Extracted entries:
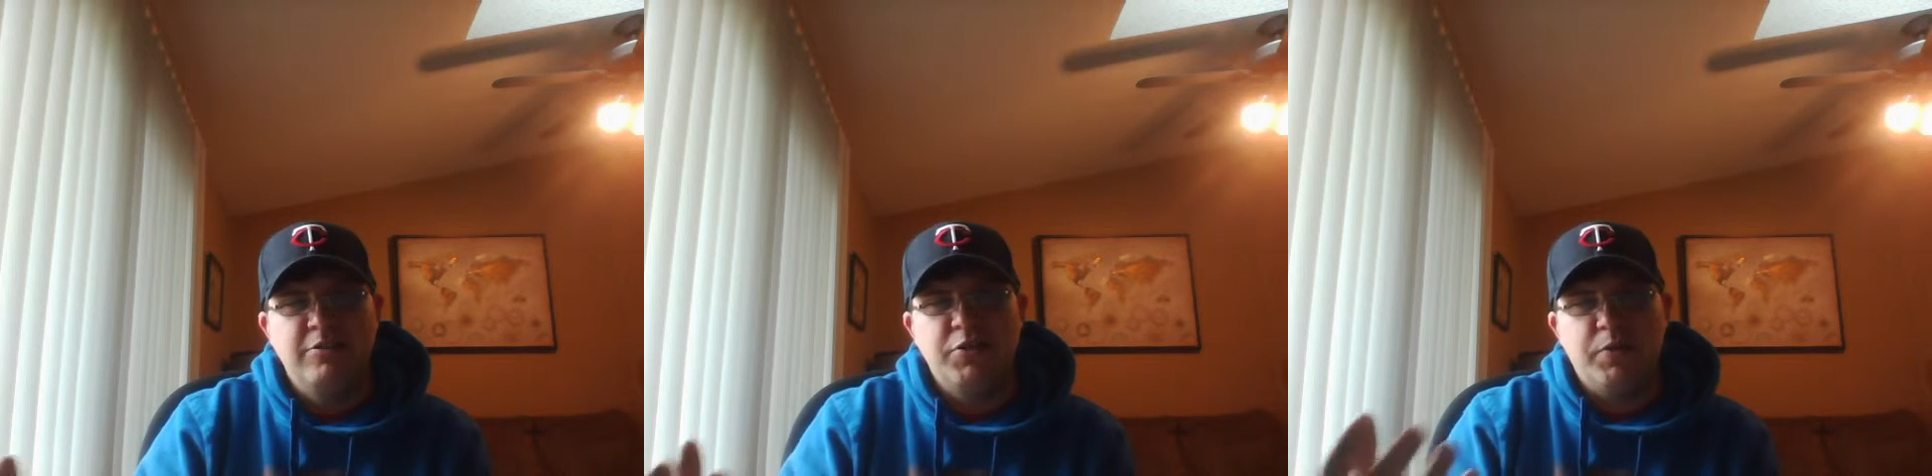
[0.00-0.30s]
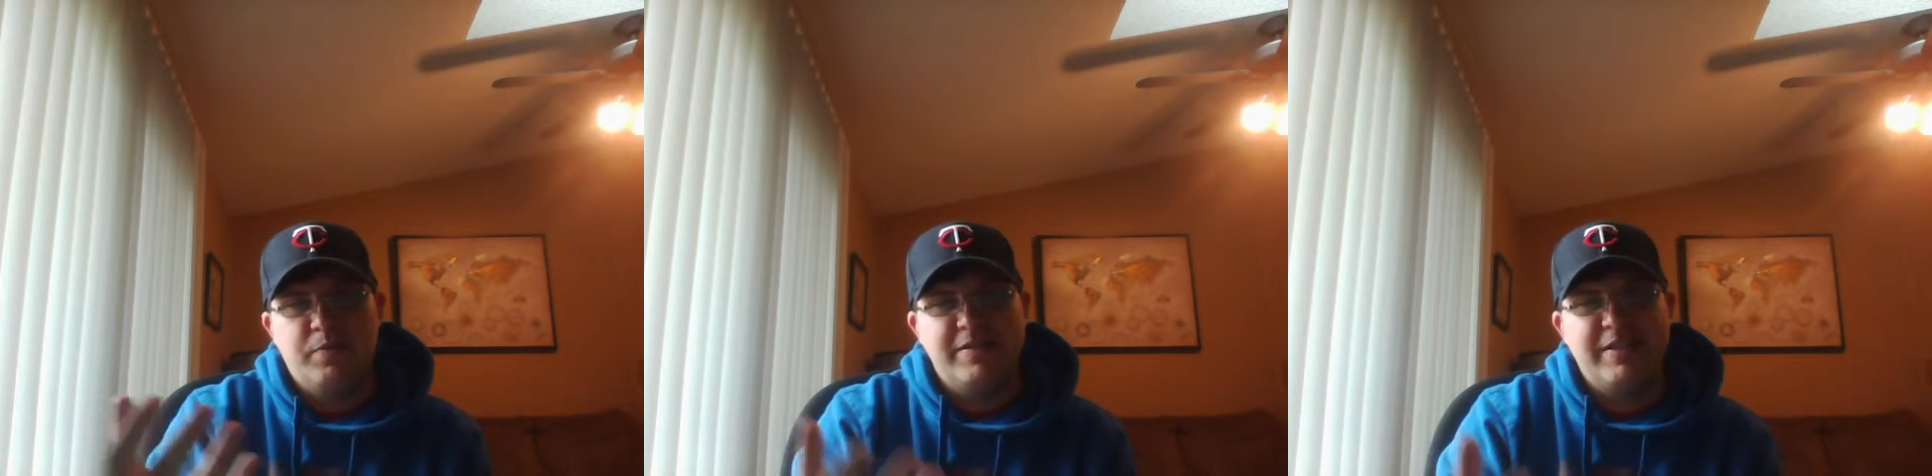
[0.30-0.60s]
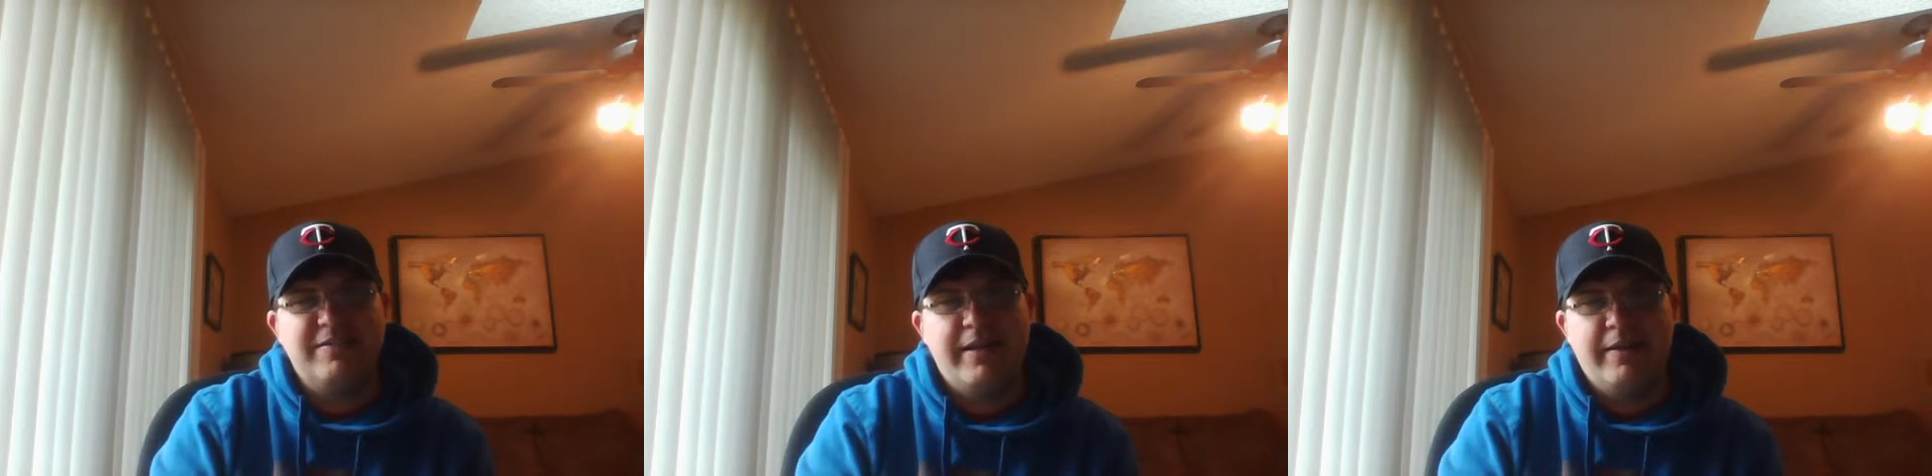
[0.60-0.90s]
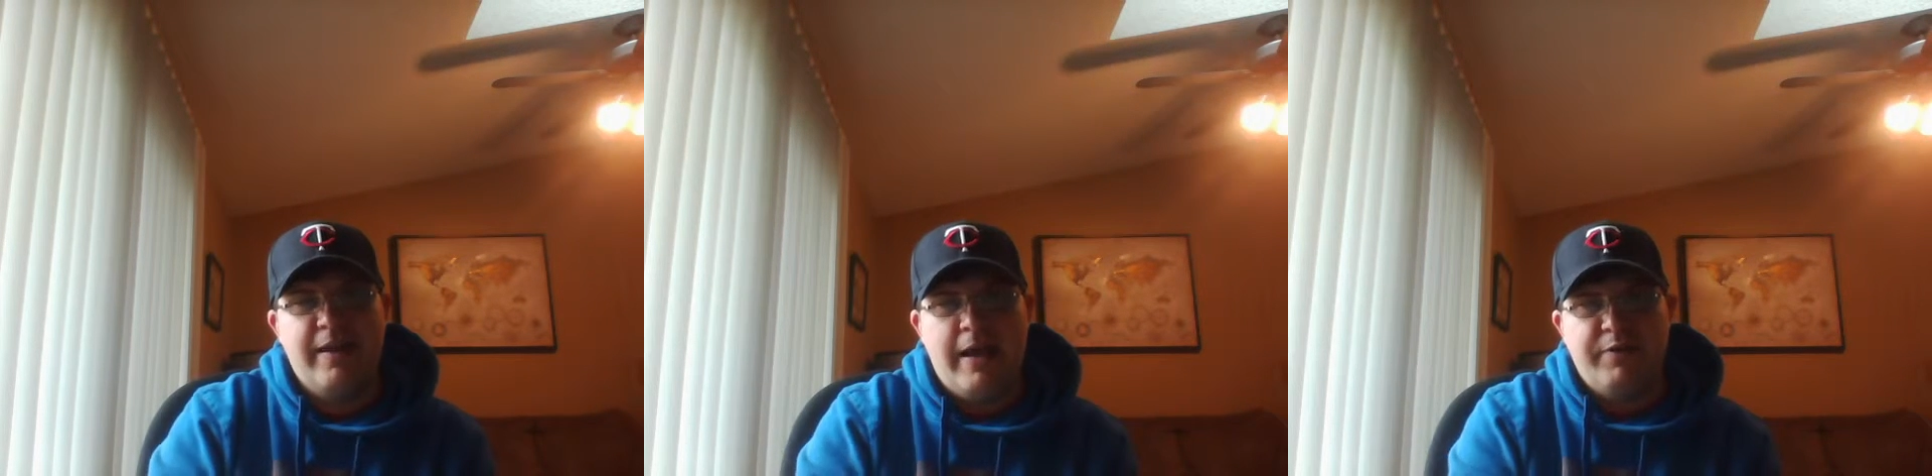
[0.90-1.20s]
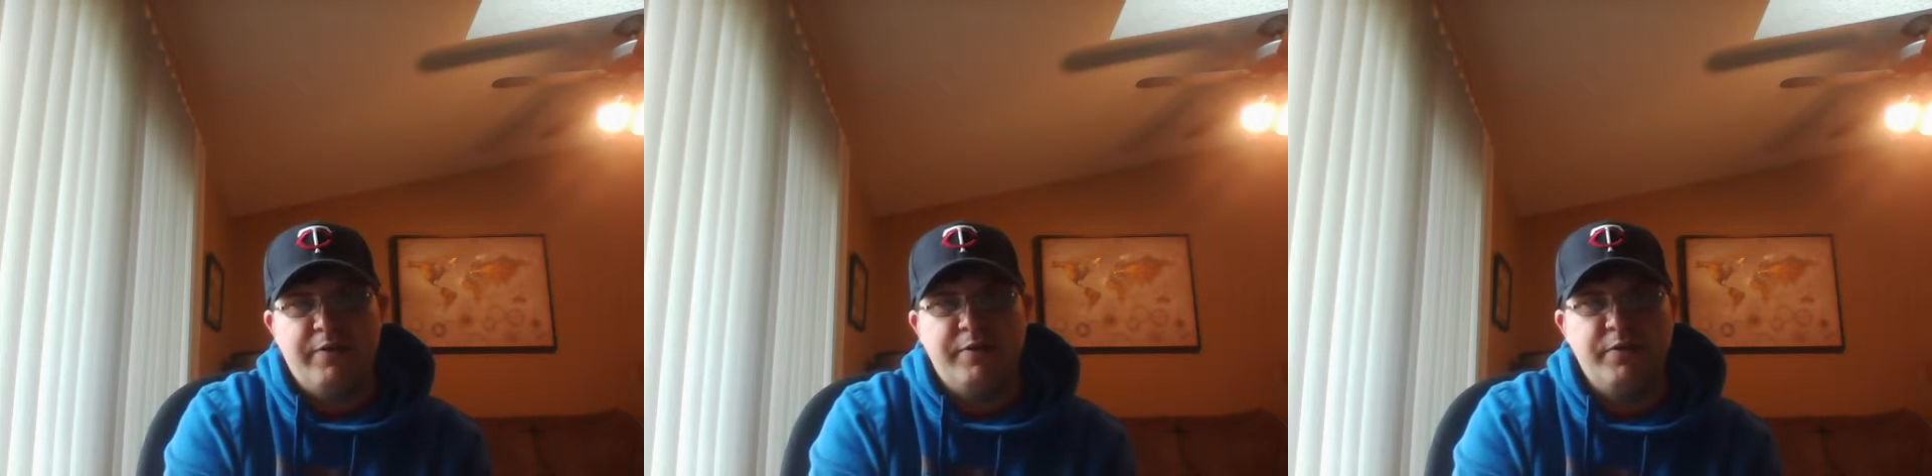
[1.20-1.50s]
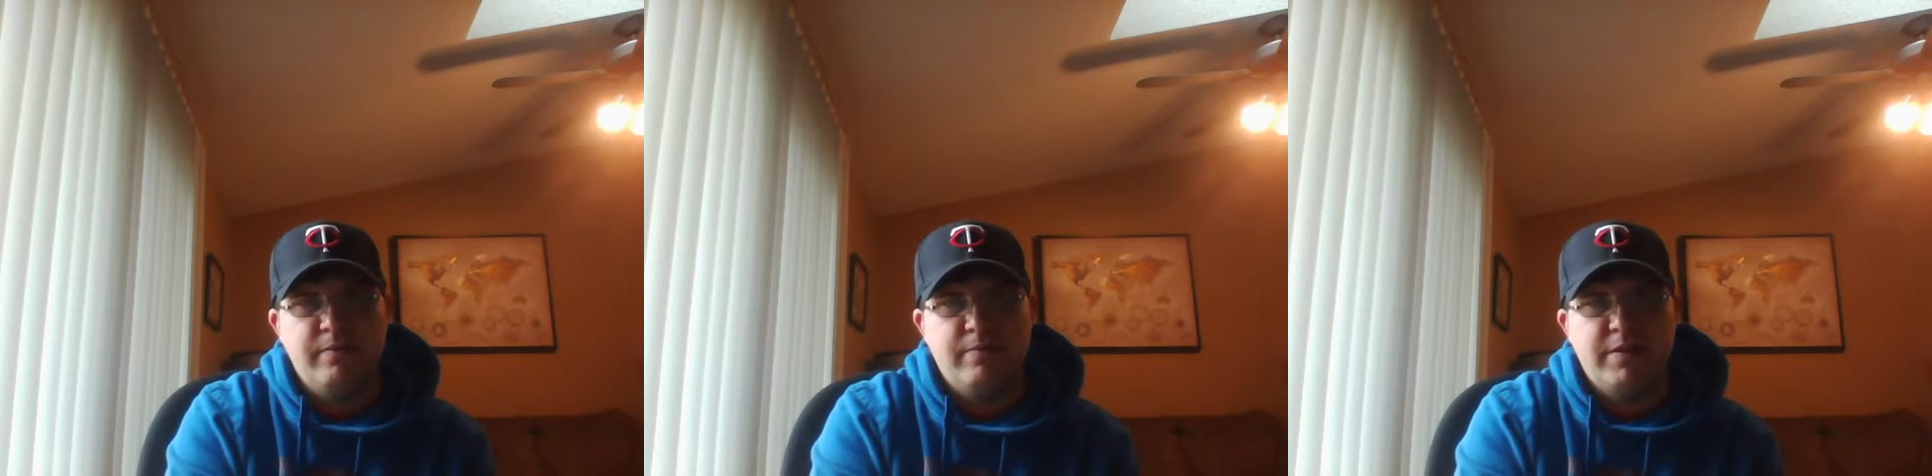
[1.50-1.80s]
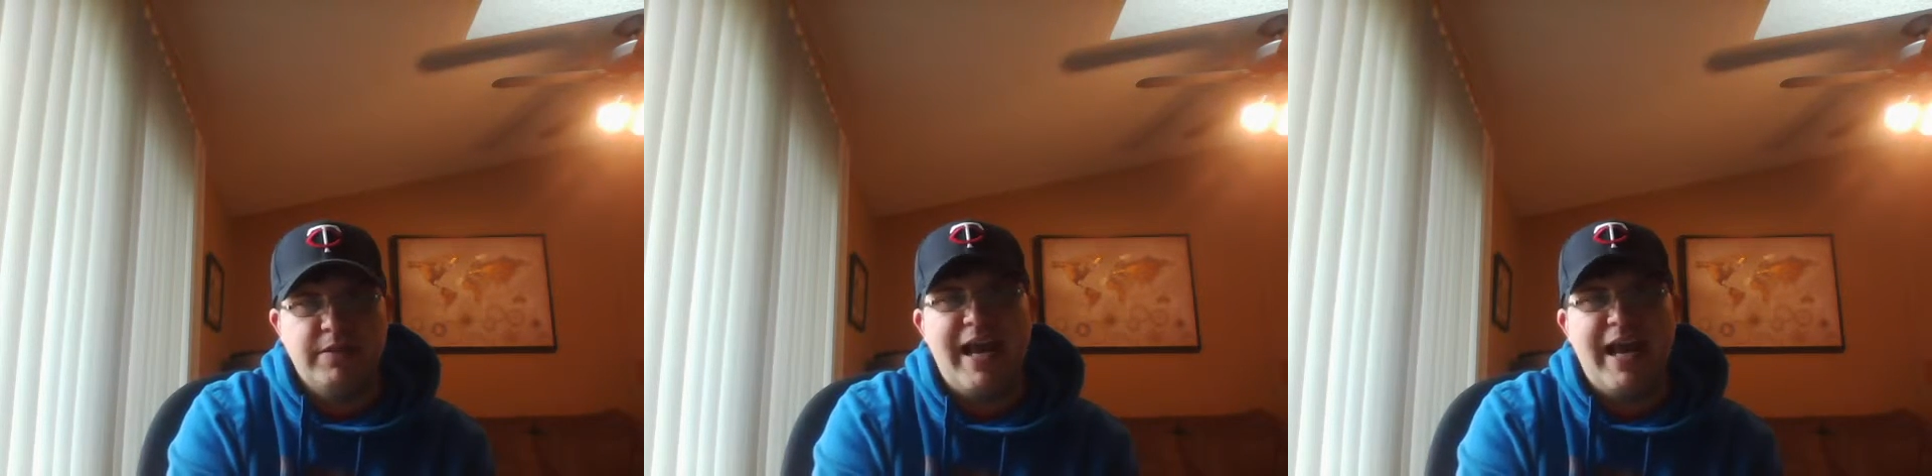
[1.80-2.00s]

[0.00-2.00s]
So 16 heavier than the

Task to carry out: The copy must reproduce every entry exactly while excluding all pictures.

Solution to this problem:
[0.00-0.30s]
[0.30-0.60s]
[0.60-0.90s]
[0.90-1.20s]
[1.20-1.50s]
[1.50-1.80s]
[1.80-2.00s]

[0.00-2.00s]
So 16 heavier than the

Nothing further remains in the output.